## SUPPLIED RECORDS
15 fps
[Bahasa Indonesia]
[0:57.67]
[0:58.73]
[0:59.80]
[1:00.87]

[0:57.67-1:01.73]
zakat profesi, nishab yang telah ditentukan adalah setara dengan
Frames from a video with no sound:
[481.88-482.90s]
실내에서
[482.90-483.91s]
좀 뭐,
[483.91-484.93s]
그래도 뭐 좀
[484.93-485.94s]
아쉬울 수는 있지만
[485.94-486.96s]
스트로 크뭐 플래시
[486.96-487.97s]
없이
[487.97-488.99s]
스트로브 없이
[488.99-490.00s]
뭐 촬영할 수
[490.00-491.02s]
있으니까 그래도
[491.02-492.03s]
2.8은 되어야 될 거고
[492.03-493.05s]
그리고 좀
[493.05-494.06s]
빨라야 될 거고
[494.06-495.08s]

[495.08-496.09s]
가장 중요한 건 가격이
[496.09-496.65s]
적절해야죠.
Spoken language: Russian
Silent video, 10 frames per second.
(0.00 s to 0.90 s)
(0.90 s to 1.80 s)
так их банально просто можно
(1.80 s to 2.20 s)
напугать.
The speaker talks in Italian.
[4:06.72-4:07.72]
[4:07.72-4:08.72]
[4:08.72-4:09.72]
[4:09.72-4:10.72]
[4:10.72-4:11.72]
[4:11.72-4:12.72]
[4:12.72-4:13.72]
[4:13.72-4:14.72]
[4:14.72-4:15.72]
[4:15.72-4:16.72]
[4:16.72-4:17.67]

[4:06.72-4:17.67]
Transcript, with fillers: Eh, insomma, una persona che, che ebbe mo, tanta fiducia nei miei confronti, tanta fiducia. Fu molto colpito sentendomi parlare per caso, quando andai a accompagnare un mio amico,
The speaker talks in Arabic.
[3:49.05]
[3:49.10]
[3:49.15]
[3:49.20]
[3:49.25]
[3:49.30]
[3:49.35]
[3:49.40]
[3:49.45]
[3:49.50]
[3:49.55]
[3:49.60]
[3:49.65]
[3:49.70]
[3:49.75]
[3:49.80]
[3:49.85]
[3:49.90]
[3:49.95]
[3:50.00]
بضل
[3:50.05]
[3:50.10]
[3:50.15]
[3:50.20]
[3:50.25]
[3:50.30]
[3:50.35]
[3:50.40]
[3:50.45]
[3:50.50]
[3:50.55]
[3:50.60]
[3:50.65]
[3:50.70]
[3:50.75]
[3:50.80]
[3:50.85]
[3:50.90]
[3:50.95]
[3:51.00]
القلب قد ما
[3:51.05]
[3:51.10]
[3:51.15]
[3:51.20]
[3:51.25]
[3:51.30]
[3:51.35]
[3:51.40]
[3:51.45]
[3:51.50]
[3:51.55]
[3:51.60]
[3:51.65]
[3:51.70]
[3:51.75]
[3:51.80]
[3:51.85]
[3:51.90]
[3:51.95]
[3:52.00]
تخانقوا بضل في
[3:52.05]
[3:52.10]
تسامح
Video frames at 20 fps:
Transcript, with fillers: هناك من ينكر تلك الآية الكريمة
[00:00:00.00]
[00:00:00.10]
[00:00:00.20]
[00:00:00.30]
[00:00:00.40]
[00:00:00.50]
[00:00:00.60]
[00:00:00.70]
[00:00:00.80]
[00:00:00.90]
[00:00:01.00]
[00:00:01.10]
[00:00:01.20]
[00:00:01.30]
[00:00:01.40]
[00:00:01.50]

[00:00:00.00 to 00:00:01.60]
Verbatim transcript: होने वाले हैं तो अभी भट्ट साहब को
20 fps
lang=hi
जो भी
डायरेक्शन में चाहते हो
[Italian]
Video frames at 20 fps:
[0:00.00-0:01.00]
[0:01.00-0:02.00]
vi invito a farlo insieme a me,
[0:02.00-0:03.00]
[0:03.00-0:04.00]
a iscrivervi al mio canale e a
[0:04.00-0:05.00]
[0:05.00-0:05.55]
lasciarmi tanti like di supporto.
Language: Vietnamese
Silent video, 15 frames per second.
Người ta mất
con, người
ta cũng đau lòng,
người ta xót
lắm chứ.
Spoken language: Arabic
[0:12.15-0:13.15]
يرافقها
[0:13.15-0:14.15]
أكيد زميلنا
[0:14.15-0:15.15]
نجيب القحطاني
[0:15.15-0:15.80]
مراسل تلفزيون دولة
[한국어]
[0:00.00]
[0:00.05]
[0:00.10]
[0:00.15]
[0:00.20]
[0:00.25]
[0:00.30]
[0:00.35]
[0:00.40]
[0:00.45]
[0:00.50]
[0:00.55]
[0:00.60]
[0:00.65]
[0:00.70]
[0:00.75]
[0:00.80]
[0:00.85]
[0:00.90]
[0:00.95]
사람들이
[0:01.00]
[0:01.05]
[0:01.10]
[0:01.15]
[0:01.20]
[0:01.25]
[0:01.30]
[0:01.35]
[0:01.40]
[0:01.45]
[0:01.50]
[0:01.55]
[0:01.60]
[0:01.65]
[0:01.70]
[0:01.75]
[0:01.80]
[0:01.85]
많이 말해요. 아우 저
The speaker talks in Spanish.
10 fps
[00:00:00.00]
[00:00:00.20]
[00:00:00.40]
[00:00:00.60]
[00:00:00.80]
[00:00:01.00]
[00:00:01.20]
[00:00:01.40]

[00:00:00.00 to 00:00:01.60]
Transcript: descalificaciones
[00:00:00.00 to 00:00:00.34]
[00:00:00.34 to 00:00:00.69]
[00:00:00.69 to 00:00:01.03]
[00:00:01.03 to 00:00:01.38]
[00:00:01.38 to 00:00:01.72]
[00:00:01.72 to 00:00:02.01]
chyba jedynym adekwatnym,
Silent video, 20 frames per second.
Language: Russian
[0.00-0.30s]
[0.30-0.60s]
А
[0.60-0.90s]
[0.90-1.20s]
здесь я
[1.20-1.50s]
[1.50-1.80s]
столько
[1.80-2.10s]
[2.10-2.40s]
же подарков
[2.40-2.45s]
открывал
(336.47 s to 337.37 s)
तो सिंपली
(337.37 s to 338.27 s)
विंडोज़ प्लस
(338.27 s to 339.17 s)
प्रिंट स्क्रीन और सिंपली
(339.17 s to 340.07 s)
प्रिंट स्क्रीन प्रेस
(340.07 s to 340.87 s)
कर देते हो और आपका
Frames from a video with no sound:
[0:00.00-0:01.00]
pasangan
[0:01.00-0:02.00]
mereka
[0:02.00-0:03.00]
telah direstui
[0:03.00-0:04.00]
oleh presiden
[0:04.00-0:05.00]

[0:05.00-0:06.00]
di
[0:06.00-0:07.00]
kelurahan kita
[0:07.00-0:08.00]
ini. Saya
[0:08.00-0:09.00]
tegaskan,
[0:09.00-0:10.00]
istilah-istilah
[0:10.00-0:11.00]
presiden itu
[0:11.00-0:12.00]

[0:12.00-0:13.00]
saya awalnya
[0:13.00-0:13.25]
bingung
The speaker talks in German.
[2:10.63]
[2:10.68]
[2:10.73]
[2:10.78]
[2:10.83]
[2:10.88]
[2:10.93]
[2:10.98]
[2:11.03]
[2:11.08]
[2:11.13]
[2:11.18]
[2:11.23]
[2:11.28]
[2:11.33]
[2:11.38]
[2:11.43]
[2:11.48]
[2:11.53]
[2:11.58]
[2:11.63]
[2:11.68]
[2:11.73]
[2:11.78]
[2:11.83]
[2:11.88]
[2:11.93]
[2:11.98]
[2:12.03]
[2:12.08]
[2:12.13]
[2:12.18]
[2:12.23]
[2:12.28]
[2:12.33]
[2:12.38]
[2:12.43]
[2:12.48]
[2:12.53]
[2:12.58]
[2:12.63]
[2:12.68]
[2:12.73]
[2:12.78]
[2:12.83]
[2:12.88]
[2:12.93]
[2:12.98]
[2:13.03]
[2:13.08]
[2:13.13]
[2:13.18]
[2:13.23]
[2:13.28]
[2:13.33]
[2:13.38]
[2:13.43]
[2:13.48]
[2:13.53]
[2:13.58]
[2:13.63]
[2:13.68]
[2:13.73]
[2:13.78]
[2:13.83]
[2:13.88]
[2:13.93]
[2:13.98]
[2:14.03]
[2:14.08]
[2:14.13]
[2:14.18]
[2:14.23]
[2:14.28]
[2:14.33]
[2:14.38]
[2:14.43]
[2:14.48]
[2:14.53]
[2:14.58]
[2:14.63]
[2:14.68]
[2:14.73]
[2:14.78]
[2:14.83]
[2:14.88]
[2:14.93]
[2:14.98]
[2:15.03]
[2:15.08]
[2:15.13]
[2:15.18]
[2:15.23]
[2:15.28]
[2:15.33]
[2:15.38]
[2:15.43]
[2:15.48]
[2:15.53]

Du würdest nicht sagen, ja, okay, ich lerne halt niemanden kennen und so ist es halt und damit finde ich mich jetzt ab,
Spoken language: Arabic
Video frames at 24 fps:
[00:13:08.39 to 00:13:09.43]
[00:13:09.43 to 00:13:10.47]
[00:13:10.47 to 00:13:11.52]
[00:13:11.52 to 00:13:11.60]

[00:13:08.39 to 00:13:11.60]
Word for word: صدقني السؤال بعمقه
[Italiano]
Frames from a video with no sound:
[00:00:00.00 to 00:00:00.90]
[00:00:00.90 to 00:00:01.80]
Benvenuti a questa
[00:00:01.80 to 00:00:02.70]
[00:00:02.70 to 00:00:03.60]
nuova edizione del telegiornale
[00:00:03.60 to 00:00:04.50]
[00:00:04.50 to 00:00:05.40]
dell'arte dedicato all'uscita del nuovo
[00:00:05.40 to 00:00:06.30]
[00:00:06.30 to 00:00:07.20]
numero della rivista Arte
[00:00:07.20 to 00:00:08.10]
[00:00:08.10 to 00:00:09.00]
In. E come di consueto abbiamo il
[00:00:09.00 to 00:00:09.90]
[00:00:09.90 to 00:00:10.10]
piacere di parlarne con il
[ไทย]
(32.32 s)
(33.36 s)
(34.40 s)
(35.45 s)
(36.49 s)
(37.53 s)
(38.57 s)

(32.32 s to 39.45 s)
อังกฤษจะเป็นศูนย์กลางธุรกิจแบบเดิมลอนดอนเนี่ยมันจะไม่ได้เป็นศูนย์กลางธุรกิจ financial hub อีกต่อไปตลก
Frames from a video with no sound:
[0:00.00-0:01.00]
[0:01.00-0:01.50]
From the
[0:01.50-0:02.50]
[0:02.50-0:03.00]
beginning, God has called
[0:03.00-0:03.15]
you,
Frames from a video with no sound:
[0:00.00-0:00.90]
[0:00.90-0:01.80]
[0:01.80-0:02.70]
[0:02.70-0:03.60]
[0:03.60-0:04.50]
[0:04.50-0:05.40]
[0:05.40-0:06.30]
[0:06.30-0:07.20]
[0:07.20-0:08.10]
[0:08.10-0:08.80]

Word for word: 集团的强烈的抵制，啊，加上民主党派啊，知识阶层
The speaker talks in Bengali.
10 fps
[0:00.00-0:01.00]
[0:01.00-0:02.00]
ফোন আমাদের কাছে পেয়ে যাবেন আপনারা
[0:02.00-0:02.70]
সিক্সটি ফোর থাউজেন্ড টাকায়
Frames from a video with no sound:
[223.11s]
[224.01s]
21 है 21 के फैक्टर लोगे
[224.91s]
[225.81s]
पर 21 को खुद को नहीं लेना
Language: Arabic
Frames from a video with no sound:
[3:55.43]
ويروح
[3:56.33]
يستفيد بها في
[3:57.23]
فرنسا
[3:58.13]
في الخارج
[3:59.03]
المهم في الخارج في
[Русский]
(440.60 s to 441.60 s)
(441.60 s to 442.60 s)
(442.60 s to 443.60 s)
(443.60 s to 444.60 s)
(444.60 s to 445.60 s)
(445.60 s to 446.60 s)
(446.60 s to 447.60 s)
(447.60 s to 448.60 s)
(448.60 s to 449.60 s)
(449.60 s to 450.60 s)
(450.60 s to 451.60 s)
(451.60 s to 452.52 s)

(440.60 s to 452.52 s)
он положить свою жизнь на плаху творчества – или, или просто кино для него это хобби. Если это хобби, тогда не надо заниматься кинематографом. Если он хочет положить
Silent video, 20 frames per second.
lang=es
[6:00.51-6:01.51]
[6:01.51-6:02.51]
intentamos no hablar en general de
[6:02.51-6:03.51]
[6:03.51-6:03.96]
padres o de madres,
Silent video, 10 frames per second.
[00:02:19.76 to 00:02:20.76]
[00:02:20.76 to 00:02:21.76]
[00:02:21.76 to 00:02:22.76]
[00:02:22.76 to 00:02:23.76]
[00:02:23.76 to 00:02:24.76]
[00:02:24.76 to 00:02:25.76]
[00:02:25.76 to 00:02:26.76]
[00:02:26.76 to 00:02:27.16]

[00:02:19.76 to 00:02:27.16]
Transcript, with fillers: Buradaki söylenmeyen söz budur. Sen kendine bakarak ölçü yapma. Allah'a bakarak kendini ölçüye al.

## WHAT THE TASK ASKS
Repeat exactly the lines above from the one with "[0:57.67-1:01.73]" up to and including the one with "[4:06.72-4:17.67]". No other line belongs in the reply.

## RESPONSE TO THE EXERCISE
[0:57.67-1:01.73]
zakat profesi, nishab yang telah ditentukan adalah setara dengan
Frames from a video with no sound:
[481.88-482.90s]
실내에서
[482.90-483.91s]
좀 뭐,
[483.91-484.93s]
그래도 뭐 좀
[484.93-485.94s]
아쉬울 수는 있지만
[485.94-486.96s]
스트로 크뭐 플래시
[486.96-487.97s]
없이
[487.97-488.99s]
스트로브 없이
[488.99-490.00s]
뭐 촬영할 수
[490.00-491.02s]
있으니까 그래도
[491.02-492.03s]
2.8은 되어야 될 거고
[492.03-493.05s]
그리고 좀
[493.05-494.06s]
빨라야 될 거고
[494.06-495.08s]

[495.08-496.09s]
가장 중요한 건 가격이
[496.09-496.65s]
적절해야죠.
Spoken language: Russian
Silent video, 10 frames per second.
(0.00 s to 0.90 s)
(0.90 s to 1.80 s)
так их банально просто можно
(1.80 s to 2.20 s)
напугать.
The speaker talks in Italian.
[4:06.72-4:07.72]
[4:07.72-4:08.72]
[4:08.72-4:09.72]
[4:09.72-4:10.72]
[4:10.72-4:11.72]
[4:11.72-4:12.72]
[4:12.72-4:13.72]
[4:13.72-4:14.72]
[4:14.72-4:15.72]
[4:15.72-4:16.72]
[4:16.72-4:17.67]

[4:06.72-4:17.67]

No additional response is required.